# [PROVIDED RECORDS]
——
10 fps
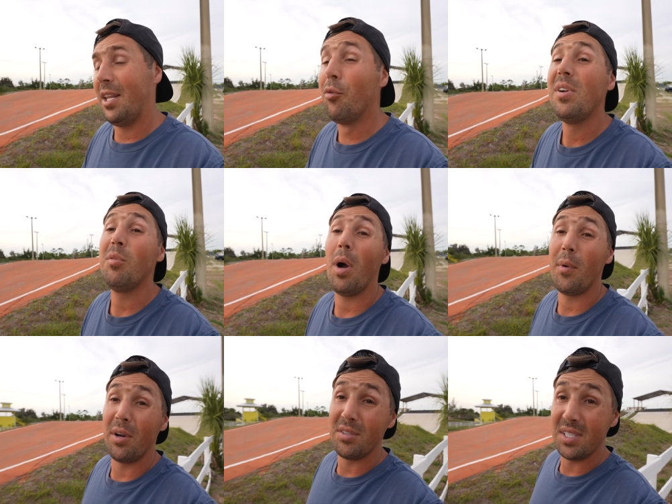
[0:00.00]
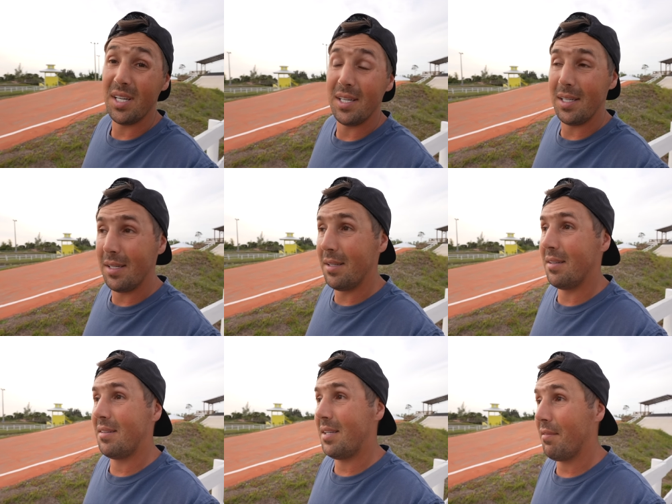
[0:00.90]
And the reason why we're here tonight
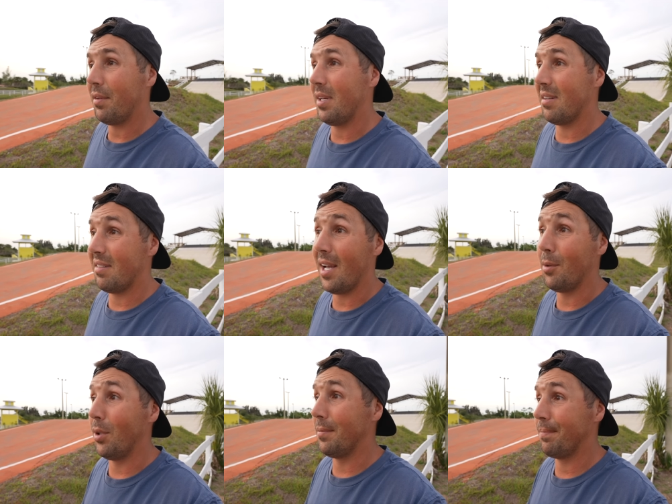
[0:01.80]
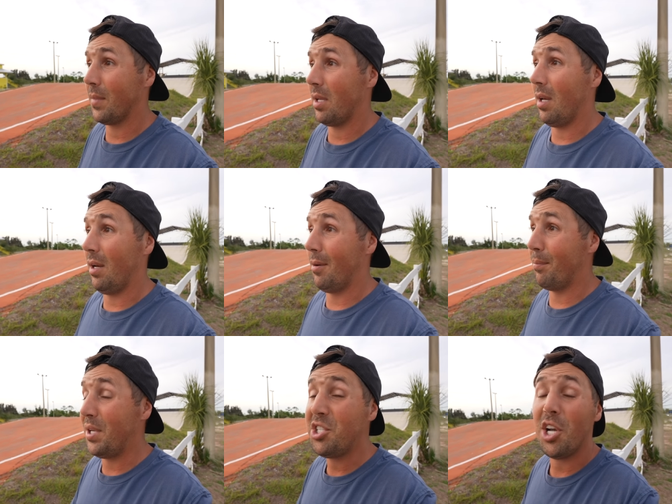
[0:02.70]
is definitely a sad one. Um,
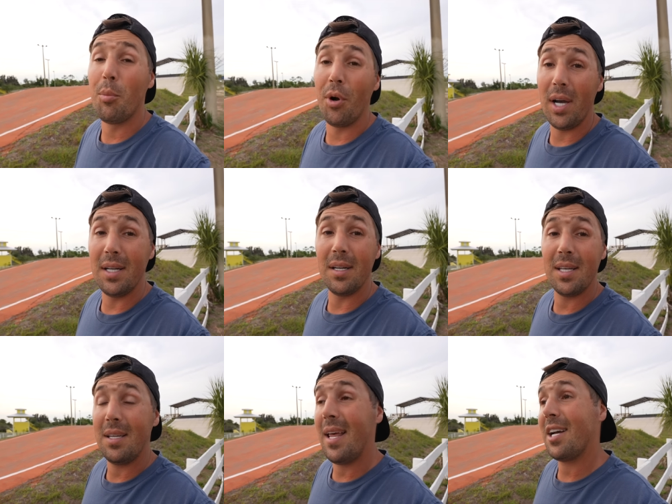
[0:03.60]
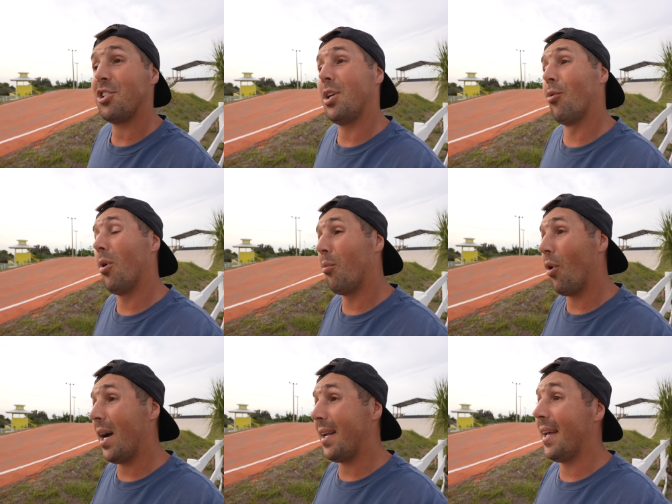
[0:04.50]
PJ O'Brien, a kid that actually grew up
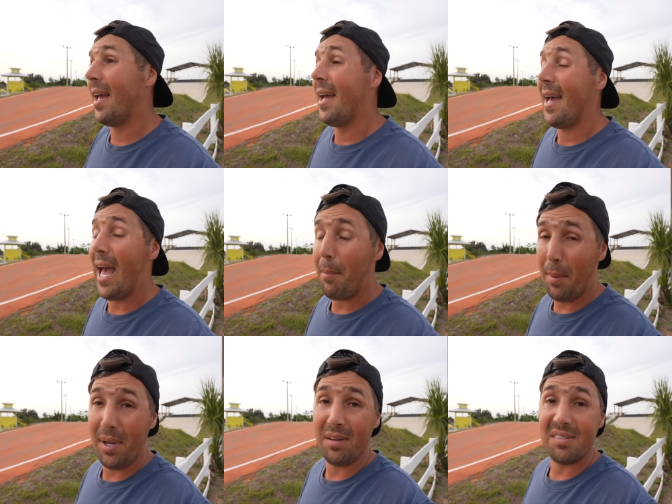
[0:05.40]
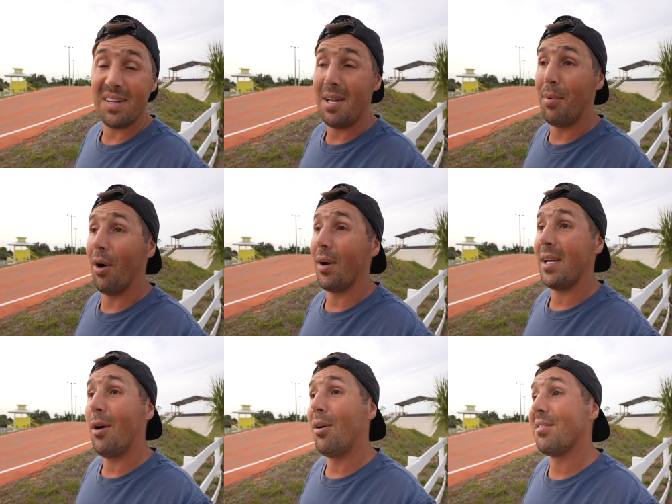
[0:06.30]
riding at my parents' skate park
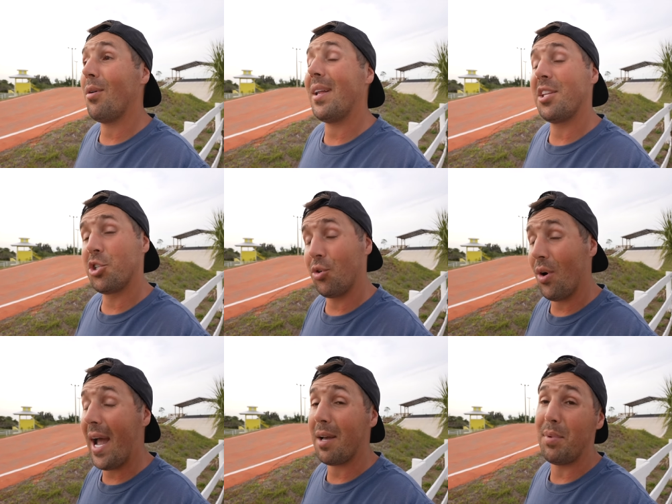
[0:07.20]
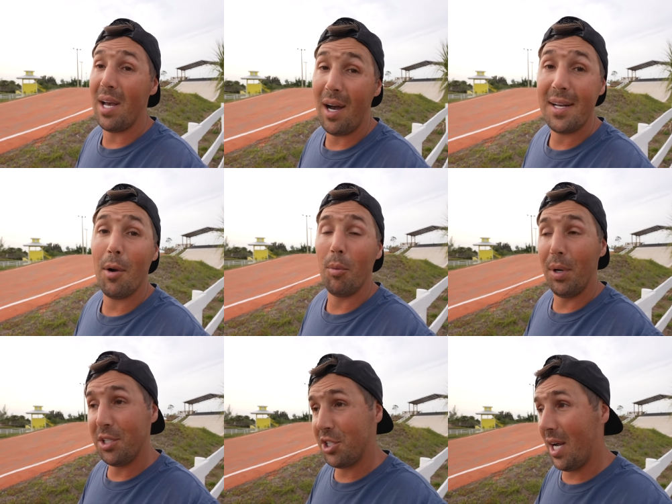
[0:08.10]
and also at the track behind our
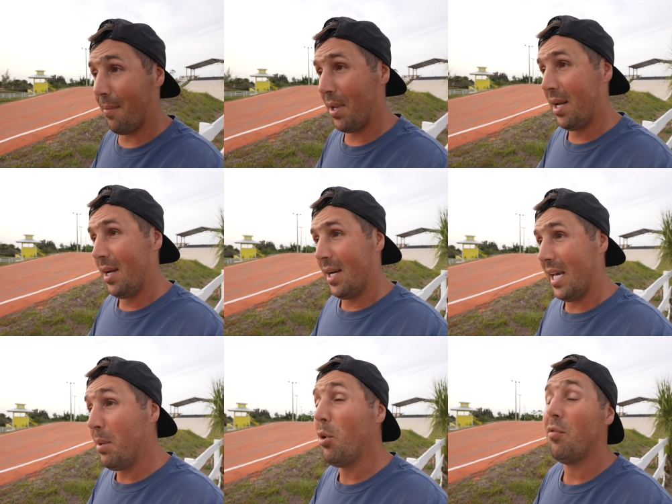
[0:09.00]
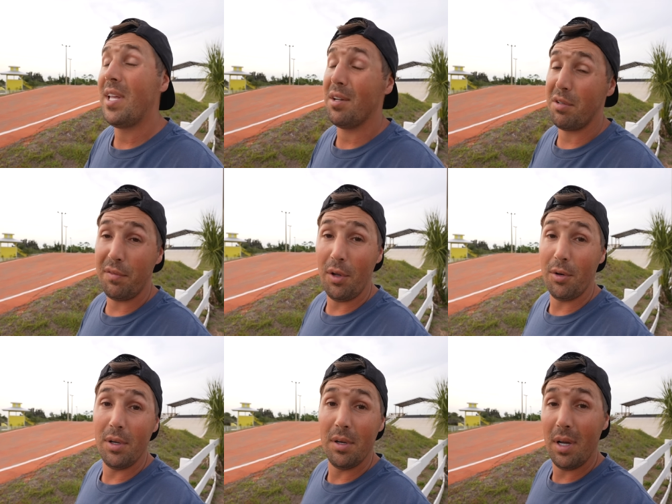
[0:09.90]
bike shop. He moved down to
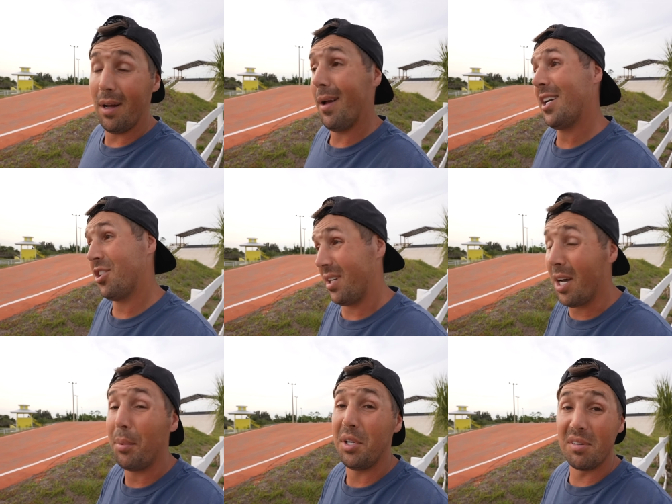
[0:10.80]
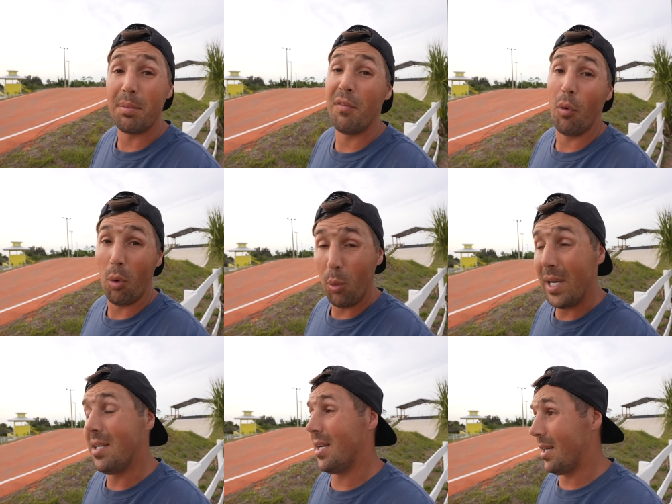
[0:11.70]
Florida uh, actually a couple years before
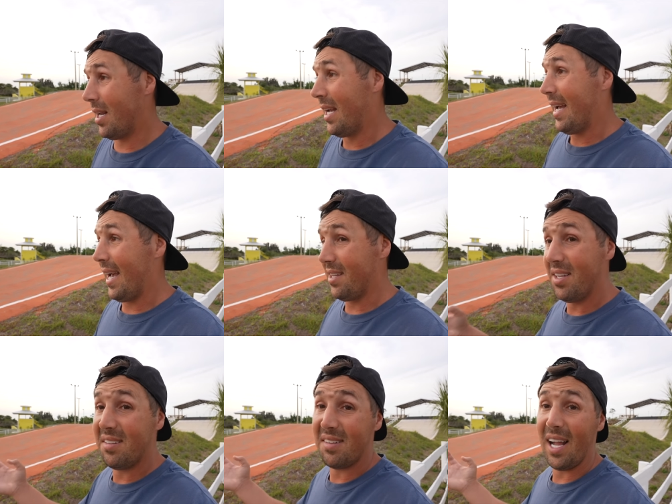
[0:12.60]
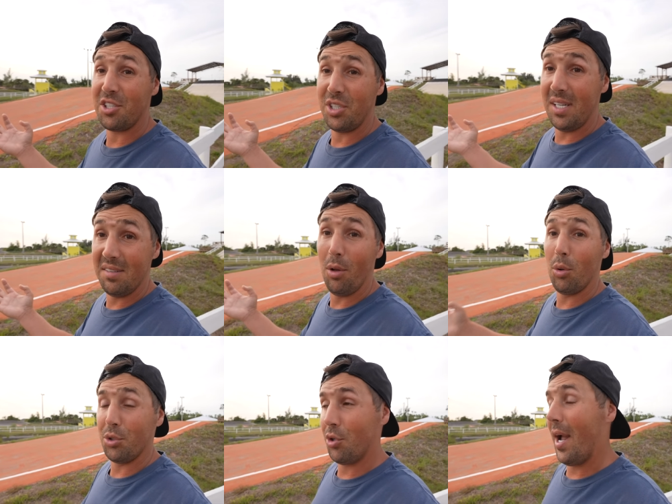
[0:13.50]
we did, and this is actually his
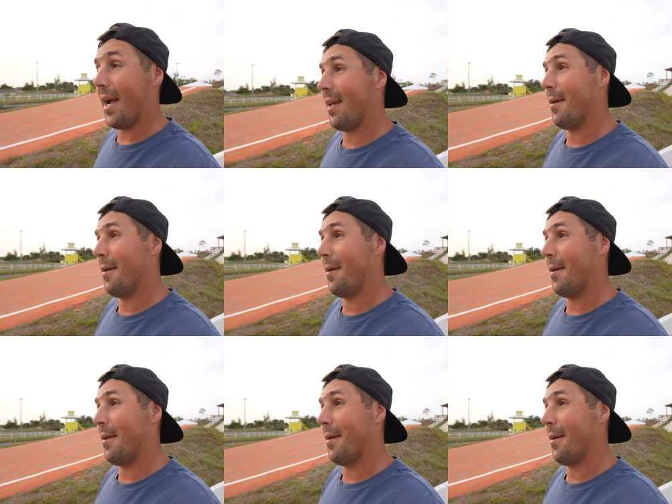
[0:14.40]
local track.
——
# [AIM OF THE EXERCISE]
Be exact. Write out all the entries and omit the pictures.

# [RESPONSE]
10 fps
[0:00.00]
[0:00.90]
And the reason why we're here tonight
[0:01.80]
[0:02.70]
is definitely a sad one. Um,
[0:03.60]
[0:04.50]
PJ O'Brien, a kid that actually grew up
[0:05.40]
[0:06.30]
riding at my parents' skate park
[0:07.20]
[0:08.10]
and also at the track behind our
[0:09.00]
[0:09.90]
bike shop. He moved down to
[0:10.80]
[0:11.70]
Florida uh, actually a couple years before
[0:12.60]
[0:13.50]
we did, and this is actually his
[0:14.40]
local track.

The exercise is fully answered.